Die liberale Partei NEOS hat ein schwieriges Wochenende hinter sich: Erst wurde ihr Mitgründer Veit Dengler ausgeschlossen, dann hat auch der frühere steirische Ärztekammerpräsident Wolfgang Routil seinen Abschied angekündigt.

Was ist passiert? Die NEOS, die aktuell mit ÖVP und SPÖ in der Regierung sitzen, haben am Freitag ihren Mitgründer Veit Dengler aus der Partei und aus dem Parlamentsklub geworfen. Grund war ein Vorfall in einer Sitzung, bei der Dengler einen Teil des Treffens mit seinem Handy aufgenommen hat. Die Partei sagt, er habe mehrfach gegen die internen Regeln verstoßen. Dengler meint dagegen, das Handy habe offen auf dem Tisch gelegen und er habe die Aufnahme gelöscht, als er darauf angesprochen wurde. Schon am Sonntag hat auch Wolfgang Routil angekündigt, die NEOS zu verlassen. Er war erst 2024 zur Partei gestoßen und wollte dort vor allem das Gesundheits- und Pensionssystem reformieren.
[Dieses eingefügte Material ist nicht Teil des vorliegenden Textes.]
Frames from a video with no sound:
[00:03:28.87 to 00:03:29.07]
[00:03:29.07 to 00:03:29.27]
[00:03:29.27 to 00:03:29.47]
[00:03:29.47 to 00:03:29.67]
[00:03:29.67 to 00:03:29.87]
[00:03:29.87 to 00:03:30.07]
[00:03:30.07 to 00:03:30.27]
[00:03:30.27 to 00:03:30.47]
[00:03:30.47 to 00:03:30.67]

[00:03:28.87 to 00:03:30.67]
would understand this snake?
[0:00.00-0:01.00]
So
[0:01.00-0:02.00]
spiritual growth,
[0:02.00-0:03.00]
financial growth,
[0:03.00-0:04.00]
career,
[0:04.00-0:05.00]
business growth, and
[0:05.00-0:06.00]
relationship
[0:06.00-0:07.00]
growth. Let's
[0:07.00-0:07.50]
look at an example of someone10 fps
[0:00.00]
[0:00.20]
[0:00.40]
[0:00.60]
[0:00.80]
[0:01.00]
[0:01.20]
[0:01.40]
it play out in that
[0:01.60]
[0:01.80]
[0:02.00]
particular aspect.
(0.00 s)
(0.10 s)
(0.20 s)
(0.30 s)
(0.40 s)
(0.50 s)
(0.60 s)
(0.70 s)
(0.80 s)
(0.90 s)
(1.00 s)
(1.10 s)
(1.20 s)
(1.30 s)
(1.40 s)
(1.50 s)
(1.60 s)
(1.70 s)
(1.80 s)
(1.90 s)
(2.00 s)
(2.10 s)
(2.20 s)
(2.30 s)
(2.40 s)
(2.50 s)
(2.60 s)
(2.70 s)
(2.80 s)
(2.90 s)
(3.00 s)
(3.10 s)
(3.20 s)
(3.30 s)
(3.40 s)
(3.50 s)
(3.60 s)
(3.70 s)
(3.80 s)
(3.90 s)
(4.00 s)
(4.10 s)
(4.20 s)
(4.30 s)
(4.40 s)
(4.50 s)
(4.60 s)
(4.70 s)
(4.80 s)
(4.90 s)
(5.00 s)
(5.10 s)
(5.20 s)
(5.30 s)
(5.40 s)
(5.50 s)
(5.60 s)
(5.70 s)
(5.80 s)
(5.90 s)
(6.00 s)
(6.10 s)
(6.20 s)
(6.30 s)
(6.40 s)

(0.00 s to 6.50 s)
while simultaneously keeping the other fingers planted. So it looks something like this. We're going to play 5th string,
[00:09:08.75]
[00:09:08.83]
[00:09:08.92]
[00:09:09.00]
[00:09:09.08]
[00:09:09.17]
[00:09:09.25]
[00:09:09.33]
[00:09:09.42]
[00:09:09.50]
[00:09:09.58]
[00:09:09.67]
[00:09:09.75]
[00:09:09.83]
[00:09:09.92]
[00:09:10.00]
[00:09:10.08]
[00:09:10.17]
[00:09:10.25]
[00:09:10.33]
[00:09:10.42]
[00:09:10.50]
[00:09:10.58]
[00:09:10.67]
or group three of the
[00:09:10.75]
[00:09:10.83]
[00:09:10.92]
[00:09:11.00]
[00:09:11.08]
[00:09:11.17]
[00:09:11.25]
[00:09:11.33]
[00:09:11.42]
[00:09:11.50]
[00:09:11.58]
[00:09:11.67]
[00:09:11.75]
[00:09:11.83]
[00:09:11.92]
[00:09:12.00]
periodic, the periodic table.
Wer hilft, die Sache einzuordnen? Die NEOS selbst haben über ihre Parteichefin Beate Meinl-Reisinger erklärt, dass Dengler durch sein Handeln das Vertrauen gebrochen habe. Meinl-Reisinger bedauerte den Schritt, betonte aber, dass Regeln im Klub eingehalten werden müssen. Gleichzeitig äußern sich politische Beobachterinnen und Beobachter sowie Journalistinnen und Journalisten in Medienberichten und TV-Interviews, etwa in der ZiB 2, und ordnen den Konflikt ein. Auch Routil selbst hat sich in einem offenen Schreiben an die Partei gewandt und seine Kritik öffentlich gemacht. So entsteht eine Debatte darüber, wie eine Partei mit unterschiedlichen Meinungen umgehen soll.

Was kannst du tun? Wenn dich das Thema interessiert, kannst du die Berichterstattung in seriösen Medien wie der ZiB, der Standard oder der APA weiterverfolgen. Du kannst dir ansehen, was die NEOS bisher im Parlament gemacht haben, und mit Freundinnen und Freunden darüber diskutieren, wie viel Mitbestimmung innerhalb einer Partei möglich sein sollte. Auch die Frage, wie viel Geld die österreichische Parteienförderung kostet – ein Kritikpunkt von Dengler – lässt sich gut recherchieren und ist ein guter Einstieg, um Politik genauer zu hinterfragen.